When the line containing "(1.00 s to 1.50 s)" is found in the data below, give it again along with every later line, exactly; drop the pictures.

(Collected data entries)
****************************************
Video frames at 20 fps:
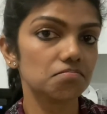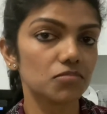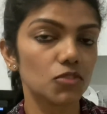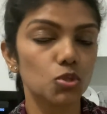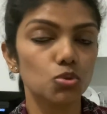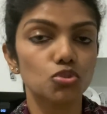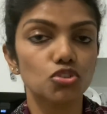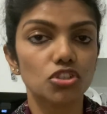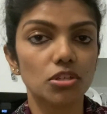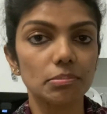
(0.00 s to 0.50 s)

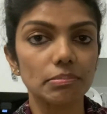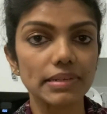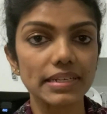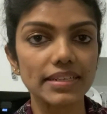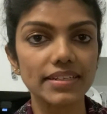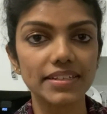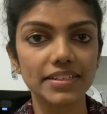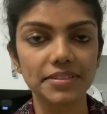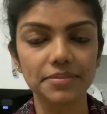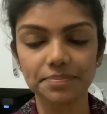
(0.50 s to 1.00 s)
Who's
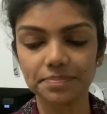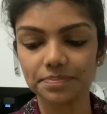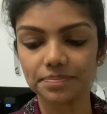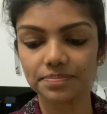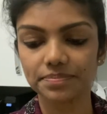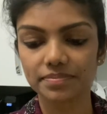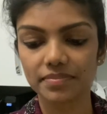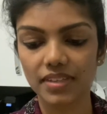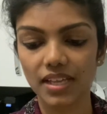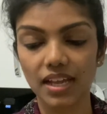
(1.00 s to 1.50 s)
complaining?
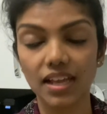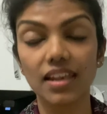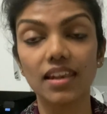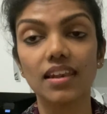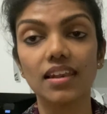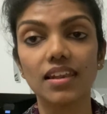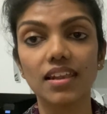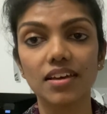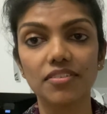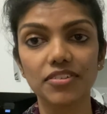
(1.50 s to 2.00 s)
I
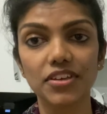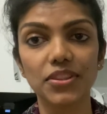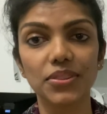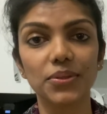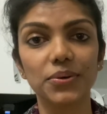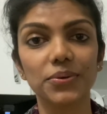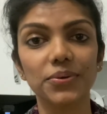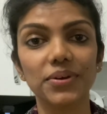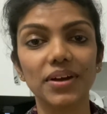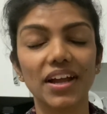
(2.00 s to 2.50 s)
love it
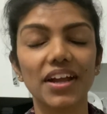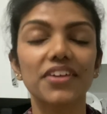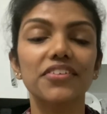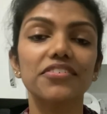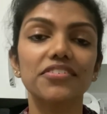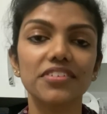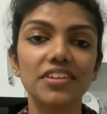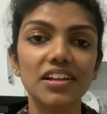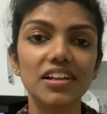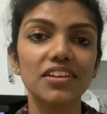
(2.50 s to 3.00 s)
though. I
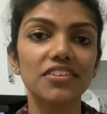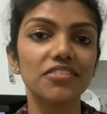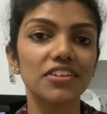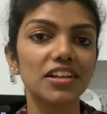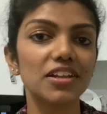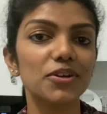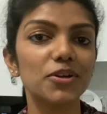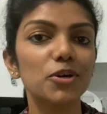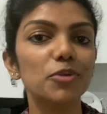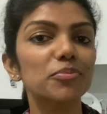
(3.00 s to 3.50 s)
really,
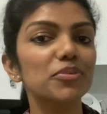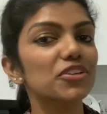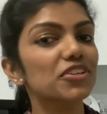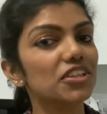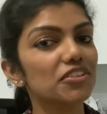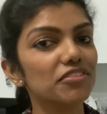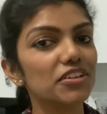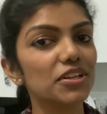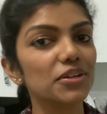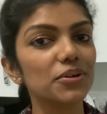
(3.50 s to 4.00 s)
really hope you
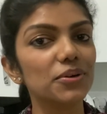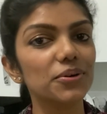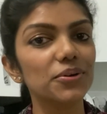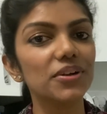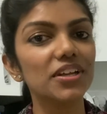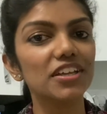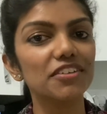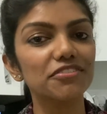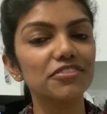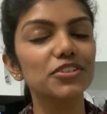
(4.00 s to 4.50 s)
give it a go.
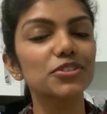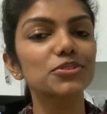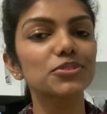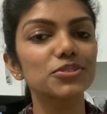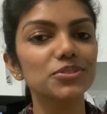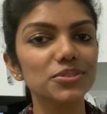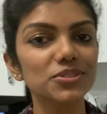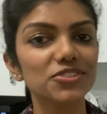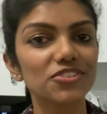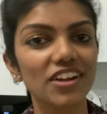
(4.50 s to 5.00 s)
If you
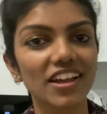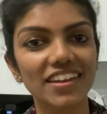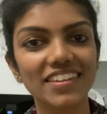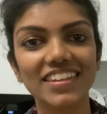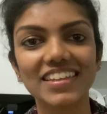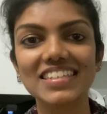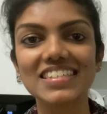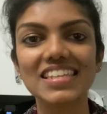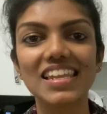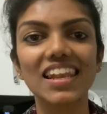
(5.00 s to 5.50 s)
do try
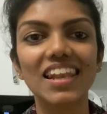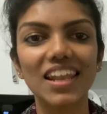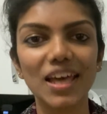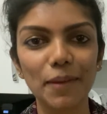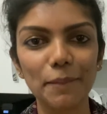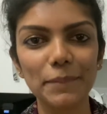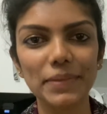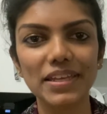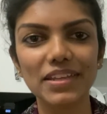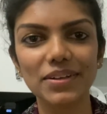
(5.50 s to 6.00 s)
this,
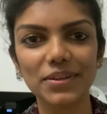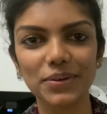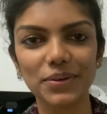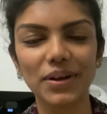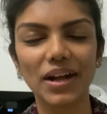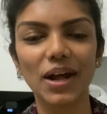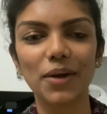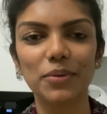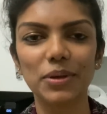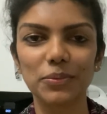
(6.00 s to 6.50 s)
let me know
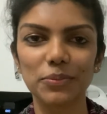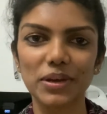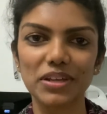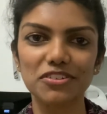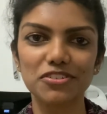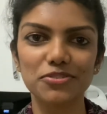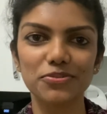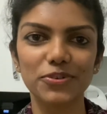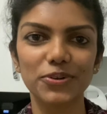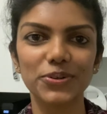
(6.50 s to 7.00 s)
how it
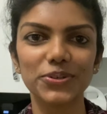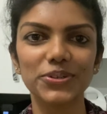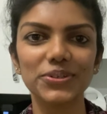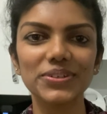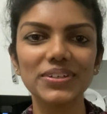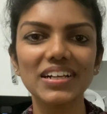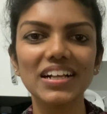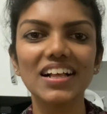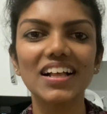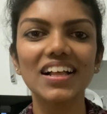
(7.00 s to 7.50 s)
went for
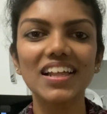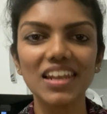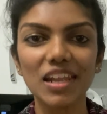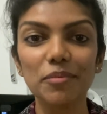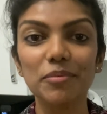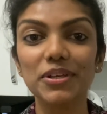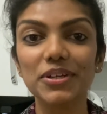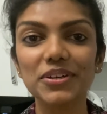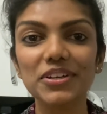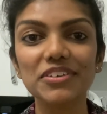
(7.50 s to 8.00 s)
you. Let
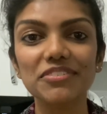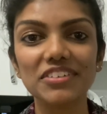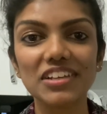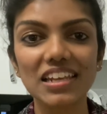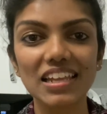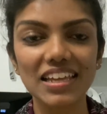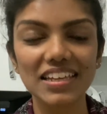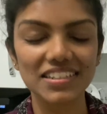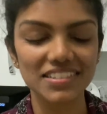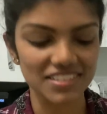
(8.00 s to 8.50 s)
me know if you
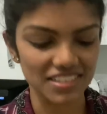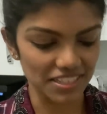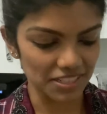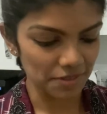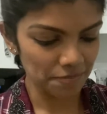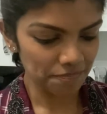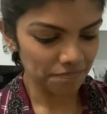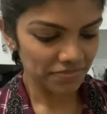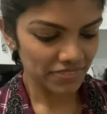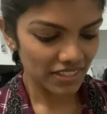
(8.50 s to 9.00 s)
liked it.
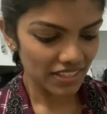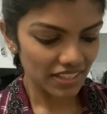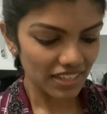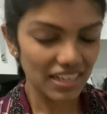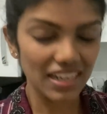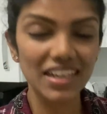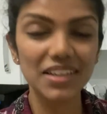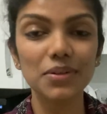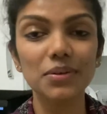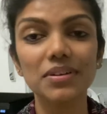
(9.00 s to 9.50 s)

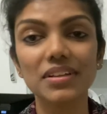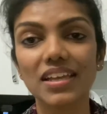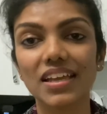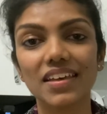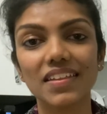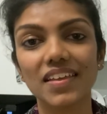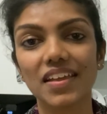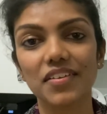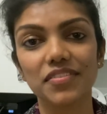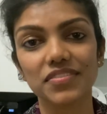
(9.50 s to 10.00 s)
I don't care
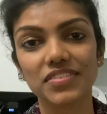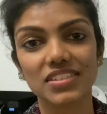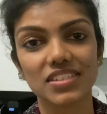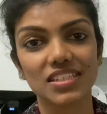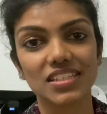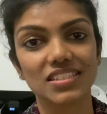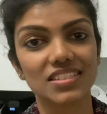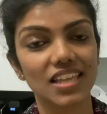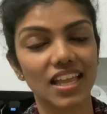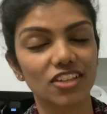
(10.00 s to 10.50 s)
that if
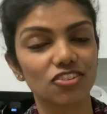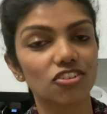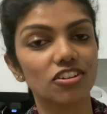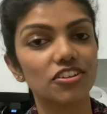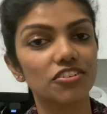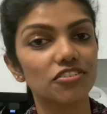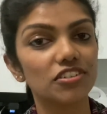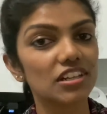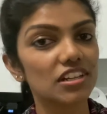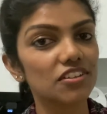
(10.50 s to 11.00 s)
it's actually
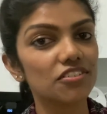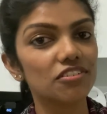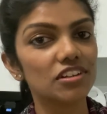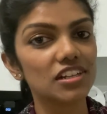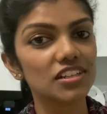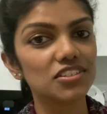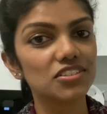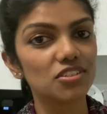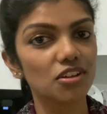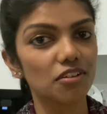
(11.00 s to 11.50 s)
really,
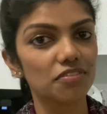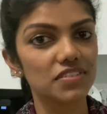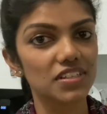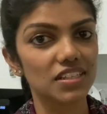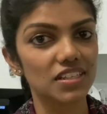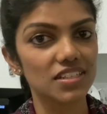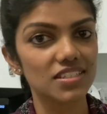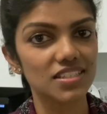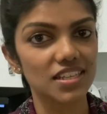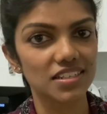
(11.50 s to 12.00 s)
really soft in
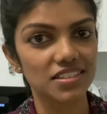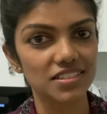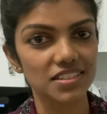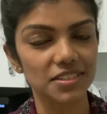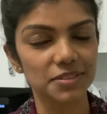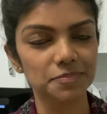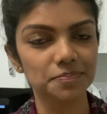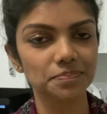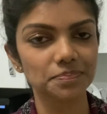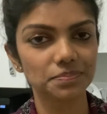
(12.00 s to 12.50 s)
the center.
****************************************
## The answer
(1.00 s to 1.50 s)
complaining?
(1.50 s to 2.00 s)
I
(2.00 s to 2.50 s)
love it
(2.50 s to 3.00 s)
though. I
(3.00 s to 3.50 s)
really,
(3.50 s to 4.00 s)
really hope you
(4.00 s to 4.50 s)
give it a go.
(4.50 s to 5.00 s)
If you
(5.00 s to 5.50 s)
do try
(5.50 s to 6.00 s)
this,
(6.00 s to 6.50 s)
let me know
(6.50 s to 7.00 s)
how it
(7.00 s to 7.50 s)
went for
(7.50 s to 8.00 s)
you. Let
(8.00 s to 8.50 s)
me know if you
(8.50 s to 9.00 s)
liked it.
(9.00 s to 9.50 s)

(9.50 s to 10.00 s)
I don't care
(10.00 s to 10.50 s)
that if
(10.50 s to 11.00 s)
it's actually
(11.00 s to 11.50 s)
really,
(11.50 s to 12.00 s)
really soft in
(12.00 s to 12.50 s)
the center.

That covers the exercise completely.